38-Stunden-Woche: Keine Panik!

Die Schweiz ist nicht Island. Das sieht man schon daran, dass hierzulande weder heisse Quellen sprudeln noch Vulkane Feuer speien. Aber viel schwerer als diese fantastischen Naturphänomene dürfte ein anderer Unterschied wiegen: die wöchentliche Arbeitszeit. Island hat nämlich 2021 die gesetzliche 4-Tage-Woche eingeführt. Und wenn wir die Zeichen richtig deuten, wird in den nächsten Jahren eher im Mittelland ein Vulkan ausbrechen, als dass die Generation, die derzeit in der Schweiz an den Hebeln der politischen Macht sitzt, einer Arbeitszeitverkürzung zustimmt. Bei gleichem Lohn, versteht sich.

Anlass zu dieser – vielleicht etwas gewagt scheinenden – Einschätzung geben zwei aktuelle Entscheidungen: Als erste Gemeinde im Kanton Zürich wollte Affoltern am Albis die 38-Stunden-Woche für städtische Angestellte einführen, doch das zur Umstellung notwendige Geld liess die Gemeindeversammlung am Montag gleich wieder aus dem Budget streichen.

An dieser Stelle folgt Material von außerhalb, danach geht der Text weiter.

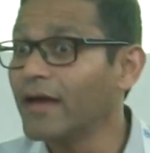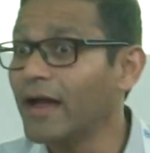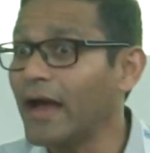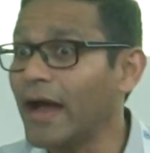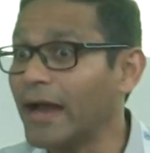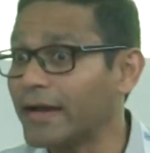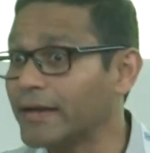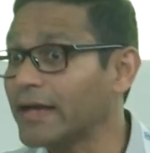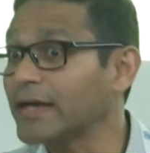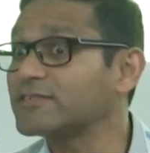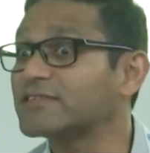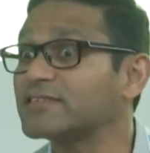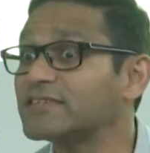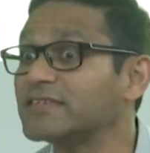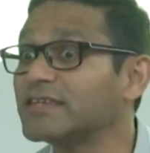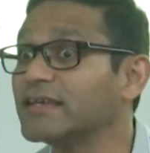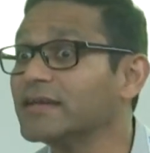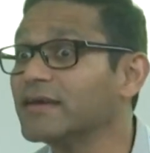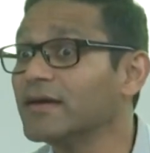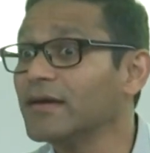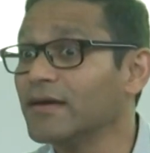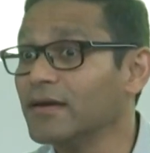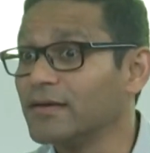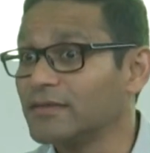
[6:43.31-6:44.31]
and I
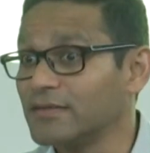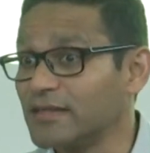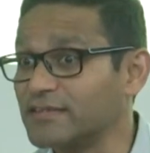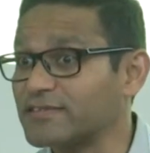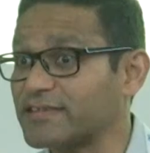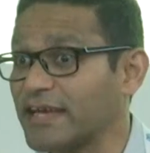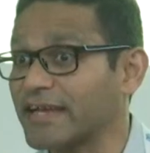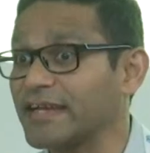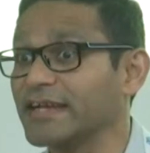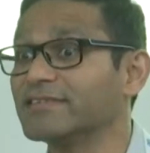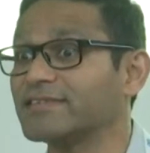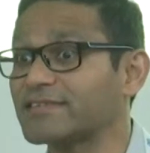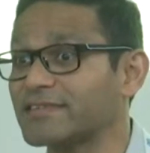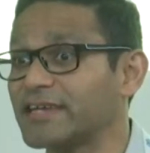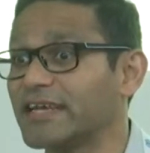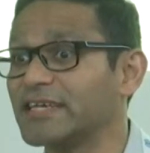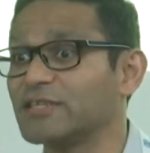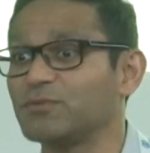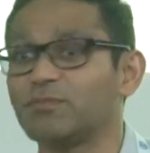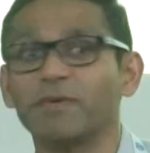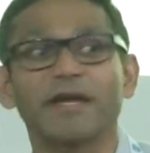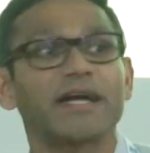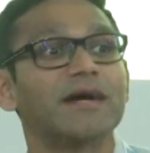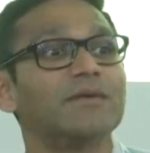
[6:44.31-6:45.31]
see the second
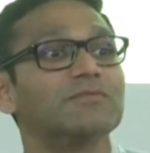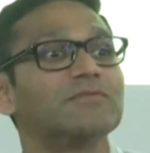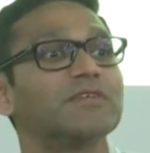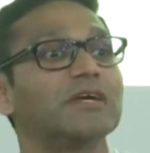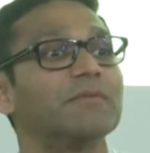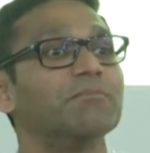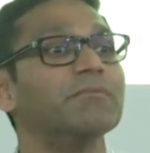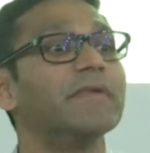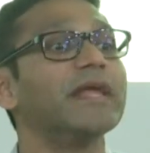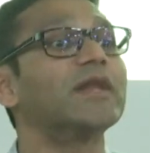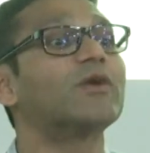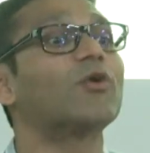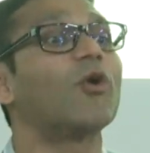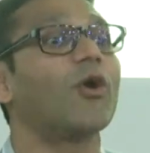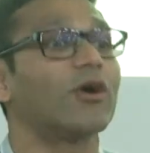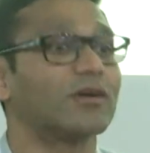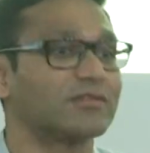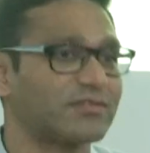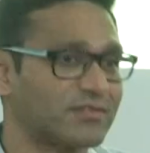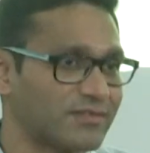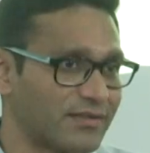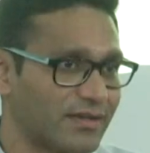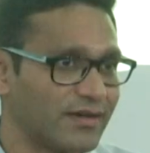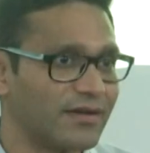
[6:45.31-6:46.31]
stage becomes a min
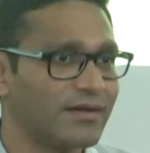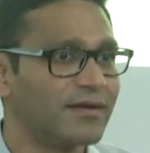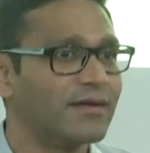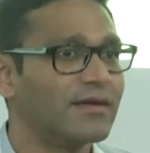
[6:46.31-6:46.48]
cost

Und das Berner Kantonsparlament war letzten Donnerstag nicht bereit, die Einführung einer 38-Stunden-Woche fürs Verwaltungspersonal überhaupt erst zu prüfen.

Lautstarker Gegner der Idee ist in Affoltern der frühere SVP-Nationalrat und Ortsbürger Toni Bortoluzzi. Durch eine Arbeitszeitverkürzung in der Verwaltung gerieten Gewerbe und Dienstleister unter Druck, die es sich nicht leisten könnten, nachzuziehen, sagte er der NZZ. Die Stadtpräsidentin halte er «in erster Linie für eine Beamtin, und das merkt man auch». Wieso er in der Sitzung mit anderen zusammen als Alternative eine Erhöhung der Löhne forderte, bleibt sein Geheimnis.

In Bern hiess es in Debatten um eine mögliche 38-Stunden-Woche: Eine Reduktion der Arbeitszeit führe zu mehr Druck für die Mitarbeitenden, weil sie dieselbe Arbeit in weniger Zeit erledigen müssten.

Dabei: Sämtliche Untersuchungen und Befragungen ergeben, dass Arbeitnehmer:innen bei kürzeren Wochenarbeitszeiten produktiver, zufriedener und gesünder sind, zumal eine Reduktion häufig den Blick für unnötige Routinen schärft. Nun müssten alle, die allein schon bei der Erwähnung des Wortes «Arbeitszeitverkürzung» reflexartig die Hände verwerfen, ja nicht erst nach Island reisen: Ein paar Blicke in die zahlreich vorhandenen Studien und auf verschiedene Versuche in der Nähe würden eigentlich genügen, um den Vorschlag nicht mehr für eine Schnapsidee von Faulpelzen und Drückeberger:innen zu halten.